→ Exercise requirements:
The records below are to be returned word for word, with pictures left out.

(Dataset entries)
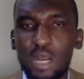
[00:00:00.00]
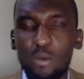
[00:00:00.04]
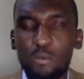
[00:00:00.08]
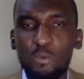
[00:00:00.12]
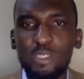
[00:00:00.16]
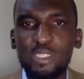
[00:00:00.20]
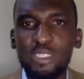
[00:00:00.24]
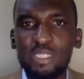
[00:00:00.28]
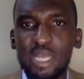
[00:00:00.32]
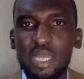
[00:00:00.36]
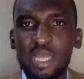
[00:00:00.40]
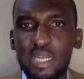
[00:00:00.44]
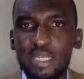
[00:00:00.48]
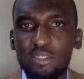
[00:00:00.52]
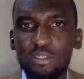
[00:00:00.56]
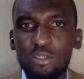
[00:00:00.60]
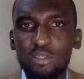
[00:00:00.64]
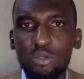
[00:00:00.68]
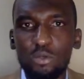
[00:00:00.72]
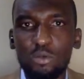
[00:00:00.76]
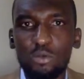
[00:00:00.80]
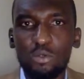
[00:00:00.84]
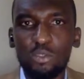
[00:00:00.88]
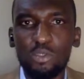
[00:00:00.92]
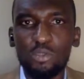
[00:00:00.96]
we started
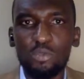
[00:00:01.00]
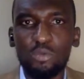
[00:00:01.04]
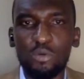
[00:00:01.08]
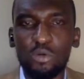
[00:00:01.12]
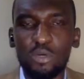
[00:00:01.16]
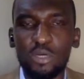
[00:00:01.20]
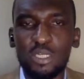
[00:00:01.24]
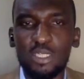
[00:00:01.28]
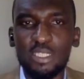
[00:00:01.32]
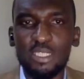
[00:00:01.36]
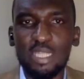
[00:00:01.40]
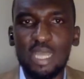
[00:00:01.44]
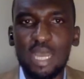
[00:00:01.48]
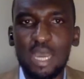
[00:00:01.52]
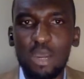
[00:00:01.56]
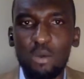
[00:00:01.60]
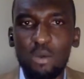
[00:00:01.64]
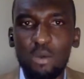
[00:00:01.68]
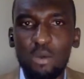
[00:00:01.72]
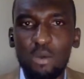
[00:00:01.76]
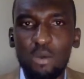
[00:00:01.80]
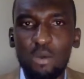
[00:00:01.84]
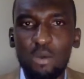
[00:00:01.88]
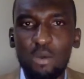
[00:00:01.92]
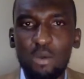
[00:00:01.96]
to look towards
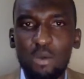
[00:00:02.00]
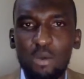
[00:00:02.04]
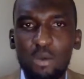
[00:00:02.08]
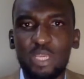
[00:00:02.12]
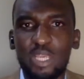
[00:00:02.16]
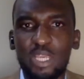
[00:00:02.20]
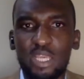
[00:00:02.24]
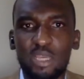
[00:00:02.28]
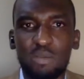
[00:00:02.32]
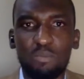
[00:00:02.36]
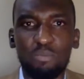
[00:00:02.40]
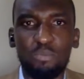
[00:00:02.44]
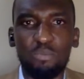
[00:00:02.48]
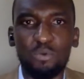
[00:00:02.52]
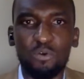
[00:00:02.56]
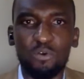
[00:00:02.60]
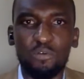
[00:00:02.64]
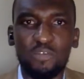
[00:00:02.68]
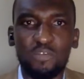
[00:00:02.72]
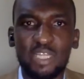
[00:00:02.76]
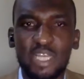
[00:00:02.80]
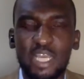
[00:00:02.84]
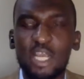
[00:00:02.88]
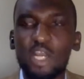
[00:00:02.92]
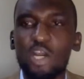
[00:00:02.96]
how can we
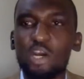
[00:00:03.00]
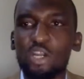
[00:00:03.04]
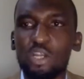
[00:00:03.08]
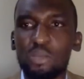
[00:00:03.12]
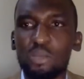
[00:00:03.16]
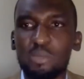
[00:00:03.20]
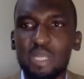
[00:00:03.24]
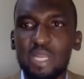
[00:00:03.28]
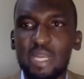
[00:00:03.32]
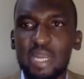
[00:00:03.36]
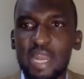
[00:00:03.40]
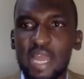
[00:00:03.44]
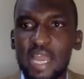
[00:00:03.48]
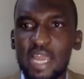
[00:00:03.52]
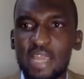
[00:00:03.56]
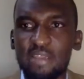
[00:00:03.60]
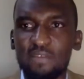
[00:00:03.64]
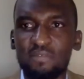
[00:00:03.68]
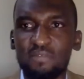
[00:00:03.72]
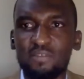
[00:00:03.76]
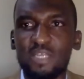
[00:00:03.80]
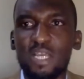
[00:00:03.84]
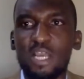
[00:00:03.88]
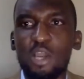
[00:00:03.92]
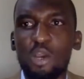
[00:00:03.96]
improve the economic
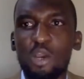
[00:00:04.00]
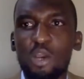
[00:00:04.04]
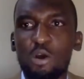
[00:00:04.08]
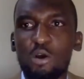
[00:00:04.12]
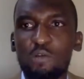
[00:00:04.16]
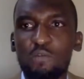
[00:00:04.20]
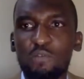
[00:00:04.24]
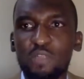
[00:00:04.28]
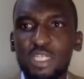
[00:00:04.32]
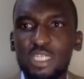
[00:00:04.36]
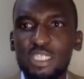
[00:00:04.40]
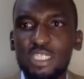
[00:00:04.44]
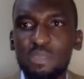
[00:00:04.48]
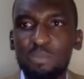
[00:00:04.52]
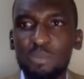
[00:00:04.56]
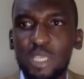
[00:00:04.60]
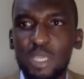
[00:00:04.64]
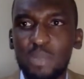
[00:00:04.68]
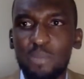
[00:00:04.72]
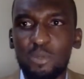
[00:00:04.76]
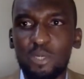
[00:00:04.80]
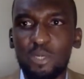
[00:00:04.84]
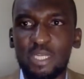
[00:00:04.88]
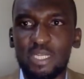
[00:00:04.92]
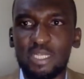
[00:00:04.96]
lives of these
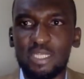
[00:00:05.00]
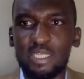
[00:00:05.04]
people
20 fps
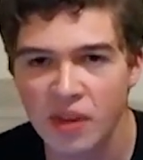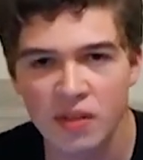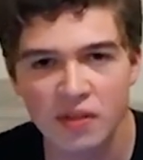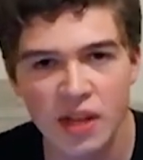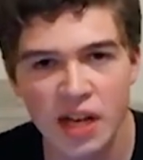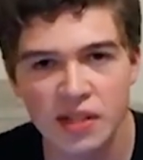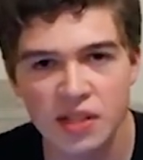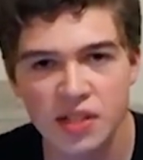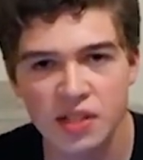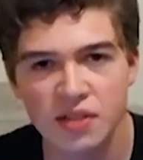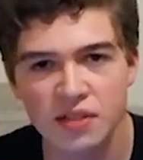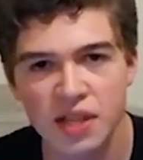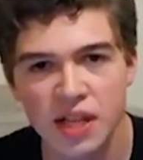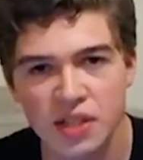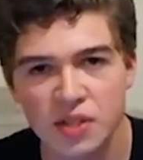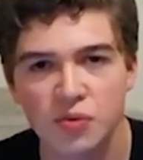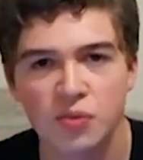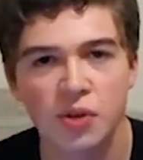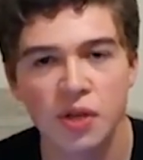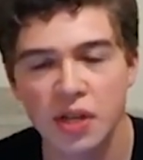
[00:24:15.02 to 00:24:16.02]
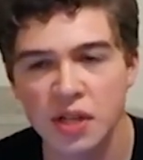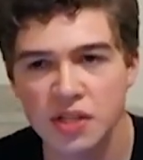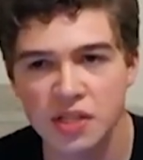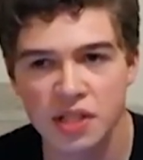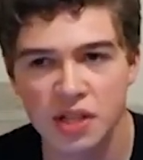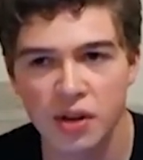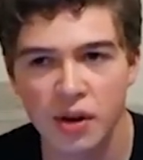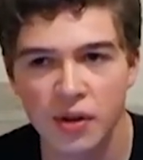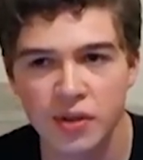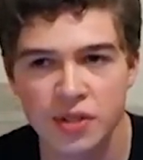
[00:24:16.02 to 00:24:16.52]
that's a really good
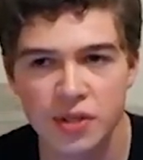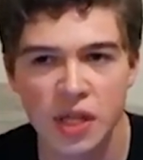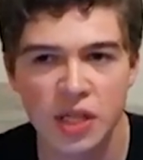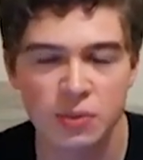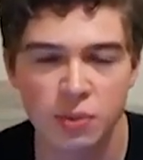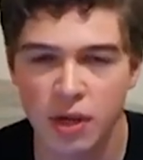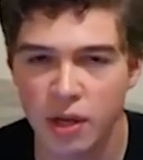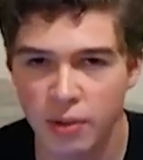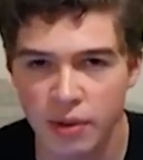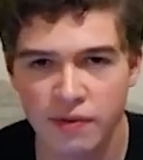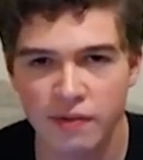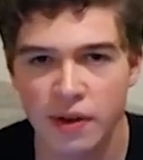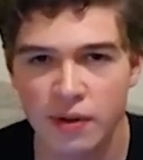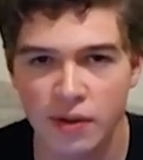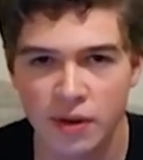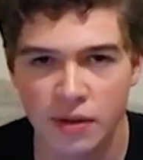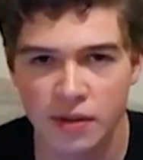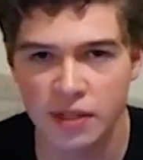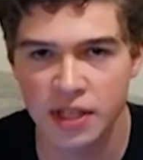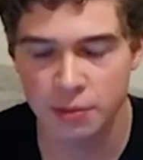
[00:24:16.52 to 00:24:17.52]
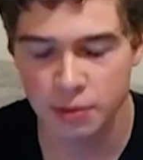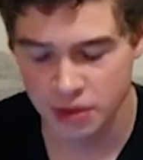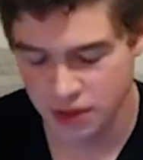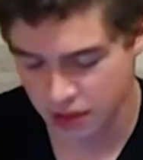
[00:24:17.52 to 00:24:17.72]
cereal, so that's probably my favorite type of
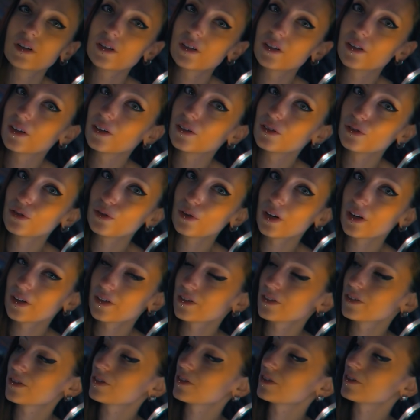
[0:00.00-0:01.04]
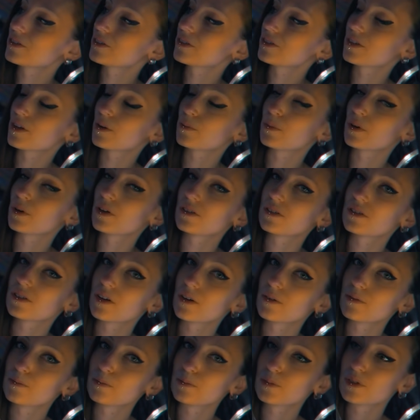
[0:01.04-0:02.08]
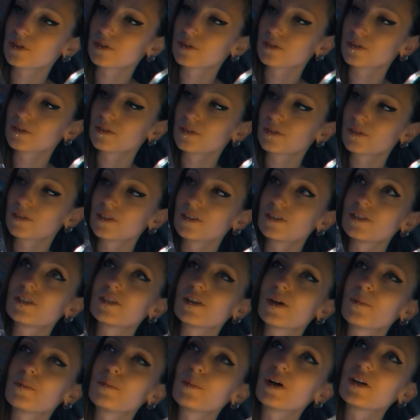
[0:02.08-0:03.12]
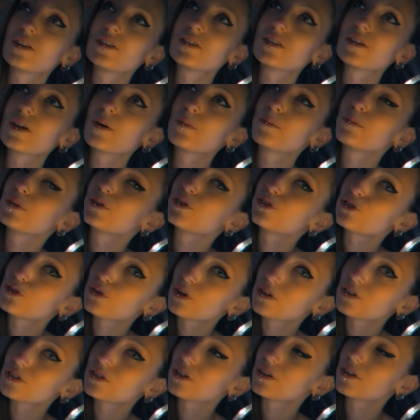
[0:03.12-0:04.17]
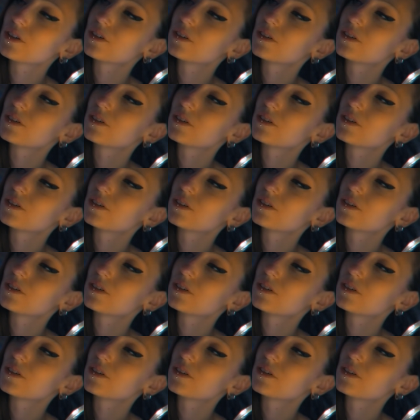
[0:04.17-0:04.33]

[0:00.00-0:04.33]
get dressed step by step, step by step instruction.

→ Task result:
[00:00:00.00]
[00:00:00.04]
[00:00:00.08]
[00:00:00.12]
[00:00:00.16]
[00:00:00.20]
[00:00:00.24]
[00:00:00.28]
[00:00:00.32]
[00:00:00.36]
[00:00:00.40]
[00:00:00.44]
[00:00:00.48]
[00:00:00.52]
[00:00:00.56]
[00:00:00.60]
[00:00:00.64]
[00:00:00.68]
[00:00:00.72]
[00:00:00.76]
[00:00:00.80]
[00:00:00.84]
[00:00:00.88]
[00:00:00.92]
[00:00:00.96]
we started
[00:00:01.00]
[00:00:01.04]
[00:00:01.08]
[00:00:01.12]
[00:00:01.16]
[00:00:01.20]
[00:00:01.24]
[00:00:01.28]
[00:00:01.32]
[00:00:01.36]
[00:00:01.40]
[00:00:01.44]
[00:00:01.48]
[00:00:01.52]
[00:00:01.56]
[00:00:01.60]
[00:00:01.64]
[00:00:01.68]
[00:00:01.72]
[00:00:01.76]
[00:00:01.80]
[00:00:01.84]
[00:00:01.88]
[00:00:01.92]
[00:00:01.96]
to look towards
[00:00:02.00]
[00:00:02.04]
[00:00:02.08]
[00:00:02.12]
[00:00:02.16]
[00:00:02.20]
[00:00:02.24]
[00:00:02.28]
[00:00:02.32]
[00:00:02.36]
[00:00:02.40]
[00:00:02.44]
[00:00:02.48]
[00:00:02.52]
[00:00:02.56]
[00:00:02.60]
[00:00:02.64]
[00:00:02.68]
[00:00:02.72]
[00:00:02.76]
[00:00:02.80]
[00:00:02.84]
[00:00:02.88]
[00:00:02.92]
[00:00:02.96]
how can we
[00:00:03.00]
[00:00:03.04]
[00:00:03.08]
[00:00:03.12]
[00:00:03.16]
[00:00:03.20]
[00:00:03.24]
[00:00:03.28]
[00:00:03.32]
[00:00:03.36]
[00:00:03.40]
[00:00:03.44]
[00:00:03.48]
[00:00:03.52]
[00:00:03.56]
[00:00:03.60]
[00:00:03.64]
[00:00:03.68]
[00:00:03.72]
[00:00:03.76]
[00:00:03.80]
[00:00:03.84]
[00:00:03.88]
[00:00:03.92]
[00:00:03.96]
improve the economic
[00:00:04.00]
[00:00:04.04]
[00:00:04.08]
[00:00:04.12]
[00:00:04.16]
[00:00:04.20]
[00:00:04.24]
[00:00:04.28]
[00:00:04.32]
[00:00:04.36]
[00:00:04.40]
[00:00:04.44]
[00:00:04.48]
[00:00:04.52]
[00:00:04.56]
[00:00:04.60]
[00:00:04.64]
[00:00:04.68]
[00:00:04.72]
[00:00:04.76]
[00:00:04.80]
[00:00:04.84]
[00:00:04.88]
[00:00:04.92]
[00:00:04.96]
lives of these
[00:00:05.00]
[00:00:05.04]
people
20 fps
[00:24:15.02 to 00:24:16.02]
[00:24:16.02 to 00:24:16.52]
that's a really good
[00:24:16.52 to 00:24:17.52]
[00:24:17.52 to 00:24:17.72]
cereal, so that's probably my favorite type of
[0:00.00-0:01.04]
[0:01.04-0:02.08]
[0:02.08-0:03.12]
[0:03.12-0:04.17]
[0:04.17-0:04.33]

[0:00.00-0:04.33]
get dressed step by step, step by step instruction.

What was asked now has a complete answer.